-- Required action --
Which of the lines in the data below contain the string "Verbatim"? Copy each of them.

-- Saved data entries --

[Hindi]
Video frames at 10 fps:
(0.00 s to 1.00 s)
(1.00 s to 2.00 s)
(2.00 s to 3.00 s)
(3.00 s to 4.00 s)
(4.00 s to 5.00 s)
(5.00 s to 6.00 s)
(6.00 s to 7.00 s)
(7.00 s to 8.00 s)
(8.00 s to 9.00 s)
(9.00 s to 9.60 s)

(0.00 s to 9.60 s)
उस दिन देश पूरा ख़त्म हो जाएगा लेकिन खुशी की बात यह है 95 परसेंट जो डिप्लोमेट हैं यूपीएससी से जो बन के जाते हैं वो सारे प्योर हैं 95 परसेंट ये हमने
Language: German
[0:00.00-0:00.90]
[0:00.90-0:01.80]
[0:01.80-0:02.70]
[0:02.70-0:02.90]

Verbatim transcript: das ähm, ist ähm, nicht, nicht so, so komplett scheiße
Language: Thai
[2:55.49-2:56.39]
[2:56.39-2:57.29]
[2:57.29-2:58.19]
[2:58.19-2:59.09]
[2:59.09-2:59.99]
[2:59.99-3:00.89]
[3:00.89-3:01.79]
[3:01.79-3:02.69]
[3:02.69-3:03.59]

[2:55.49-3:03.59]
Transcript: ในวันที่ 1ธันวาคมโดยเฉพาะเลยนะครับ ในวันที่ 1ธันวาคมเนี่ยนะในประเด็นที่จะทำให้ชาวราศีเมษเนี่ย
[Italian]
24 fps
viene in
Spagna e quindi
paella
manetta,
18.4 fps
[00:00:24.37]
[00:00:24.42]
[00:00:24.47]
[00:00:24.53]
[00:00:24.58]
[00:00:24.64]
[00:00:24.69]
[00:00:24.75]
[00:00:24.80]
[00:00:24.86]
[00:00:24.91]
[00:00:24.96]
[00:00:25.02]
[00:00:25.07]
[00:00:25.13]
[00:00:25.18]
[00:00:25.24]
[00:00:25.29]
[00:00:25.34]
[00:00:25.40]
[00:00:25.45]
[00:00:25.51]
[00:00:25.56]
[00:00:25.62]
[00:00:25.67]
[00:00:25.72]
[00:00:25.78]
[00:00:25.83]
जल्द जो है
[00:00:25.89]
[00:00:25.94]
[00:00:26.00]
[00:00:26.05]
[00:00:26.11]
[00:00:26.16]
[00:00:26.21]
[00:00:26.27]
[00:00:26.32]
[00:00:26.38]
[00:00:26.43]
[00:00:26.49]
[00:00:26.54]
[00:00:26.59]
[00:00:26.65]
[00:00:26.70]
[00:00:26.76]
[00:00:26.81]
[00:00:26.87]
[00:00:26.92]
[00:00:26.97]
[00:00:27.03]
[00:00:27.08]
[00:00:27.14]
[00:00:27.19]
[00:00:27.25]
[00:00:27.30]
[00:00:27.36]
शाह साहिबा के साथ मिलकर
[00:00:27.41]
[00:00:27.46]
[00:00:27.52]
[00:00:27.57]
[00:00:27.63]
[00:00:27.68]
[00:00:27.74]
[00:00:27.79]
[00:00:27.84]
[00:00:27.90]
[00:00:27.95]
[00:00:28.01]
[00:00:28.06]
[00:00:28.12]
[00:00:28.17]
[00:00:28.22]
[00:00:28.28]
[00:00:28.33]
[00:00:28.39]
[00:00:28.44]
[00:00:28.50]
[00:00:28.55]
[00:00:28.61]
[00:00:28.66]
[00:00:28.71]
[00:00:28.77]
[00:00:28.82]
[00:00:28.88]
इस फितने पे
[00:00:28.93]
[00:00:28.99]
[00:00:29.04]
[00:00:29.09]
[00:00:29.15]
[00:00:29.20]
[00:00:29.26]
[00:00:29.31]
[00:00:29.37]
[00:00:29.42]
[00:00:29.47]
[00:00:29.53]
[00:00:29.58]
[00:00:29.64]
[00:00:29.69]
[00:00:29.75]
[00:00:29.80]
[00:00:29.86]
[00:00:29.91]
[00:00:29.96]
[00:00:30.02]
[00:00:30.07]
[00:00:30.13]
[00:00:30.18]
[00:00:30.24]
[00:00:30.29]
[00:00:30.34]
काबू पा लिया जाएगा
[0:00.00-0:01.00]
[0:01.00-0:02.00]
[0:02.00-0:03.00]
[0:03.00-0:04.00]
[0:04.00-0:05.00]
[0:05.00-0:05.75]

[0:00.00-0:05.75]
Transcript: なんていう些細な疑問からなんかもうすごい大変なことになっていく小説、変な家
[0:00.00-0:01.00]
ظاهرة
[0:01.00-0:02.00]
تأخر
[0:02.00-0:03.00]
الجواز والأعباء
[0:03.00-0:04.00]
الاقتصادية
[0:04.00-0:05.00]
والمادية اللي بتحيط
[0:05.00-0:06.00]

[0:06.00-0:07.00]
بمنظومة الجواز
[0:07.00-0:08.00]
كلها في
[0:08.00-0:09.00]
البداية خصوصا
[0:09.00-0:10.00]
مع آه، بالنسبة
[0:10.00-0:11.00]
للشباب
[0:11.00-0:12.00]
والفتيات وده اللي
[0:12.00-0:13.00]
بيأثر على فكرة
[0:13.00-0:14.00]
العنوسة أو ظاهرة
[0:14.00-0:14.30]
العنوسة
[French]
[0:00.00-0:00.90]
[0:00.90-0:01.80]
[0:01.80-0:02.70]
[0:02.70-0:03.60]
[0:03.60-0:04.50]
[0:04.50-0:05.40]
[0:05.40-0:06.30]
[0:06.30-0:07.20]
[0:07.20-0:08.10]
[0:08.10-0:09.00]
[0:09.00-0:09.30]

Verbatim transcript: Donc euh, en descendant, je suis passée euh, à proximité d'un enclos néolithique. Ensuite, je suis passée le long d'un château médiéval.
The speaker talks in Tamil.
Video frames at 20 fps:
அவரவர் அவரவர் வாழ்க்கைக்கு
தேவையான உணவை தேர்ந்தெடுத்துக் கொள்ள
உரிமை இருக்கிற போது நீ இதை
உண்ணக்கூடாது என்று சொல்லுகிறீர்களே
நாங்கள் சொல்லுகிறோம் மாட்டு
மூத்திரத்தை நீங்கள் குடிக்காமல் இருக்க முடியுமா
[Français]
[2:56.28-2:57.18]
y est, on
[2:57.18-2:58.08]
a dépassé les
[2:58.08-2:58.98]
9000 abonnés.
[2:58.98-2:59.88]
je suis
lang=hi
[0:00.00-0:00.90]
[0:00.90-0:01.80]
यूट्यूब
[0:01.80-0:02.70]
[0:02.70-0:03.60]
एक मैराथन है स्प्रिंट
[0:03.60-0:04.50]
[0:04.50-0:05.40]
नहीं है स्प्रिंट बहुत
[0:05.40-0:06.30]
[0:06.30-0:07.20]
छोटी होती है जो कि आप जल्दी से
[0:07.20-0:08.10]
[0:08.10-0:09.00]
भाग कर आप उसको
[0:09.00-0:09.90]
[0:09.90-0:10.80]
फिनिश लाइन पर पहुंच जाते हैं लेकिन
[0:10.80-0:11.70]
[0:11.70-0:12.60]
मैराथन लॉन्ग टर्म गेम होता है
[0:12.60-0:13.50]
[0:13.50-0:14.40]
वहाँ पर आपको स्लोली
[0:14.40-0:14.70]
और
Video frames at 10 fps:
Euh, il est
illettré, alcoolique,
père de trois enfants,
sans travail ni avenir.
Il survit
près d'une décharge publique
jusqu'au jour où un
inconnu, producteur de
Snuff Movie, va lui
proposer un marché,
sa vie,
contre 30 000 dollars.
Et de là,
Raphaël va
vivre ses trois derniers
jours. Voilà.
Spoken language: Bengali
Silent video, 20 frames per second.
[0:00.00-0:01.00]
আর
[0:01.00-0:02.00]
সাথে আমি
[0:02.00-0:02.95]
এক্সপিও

-- Task output --
Verbatim transcript: das ähm, ist ähm, nicht, nicht so, so komplett scheiße
Verbatim transcript: Donc euh, en descendant, je suis passée euh, à proximité d'un enclos néolithique. Ensuite, je suis passée le long d'un château médiéval.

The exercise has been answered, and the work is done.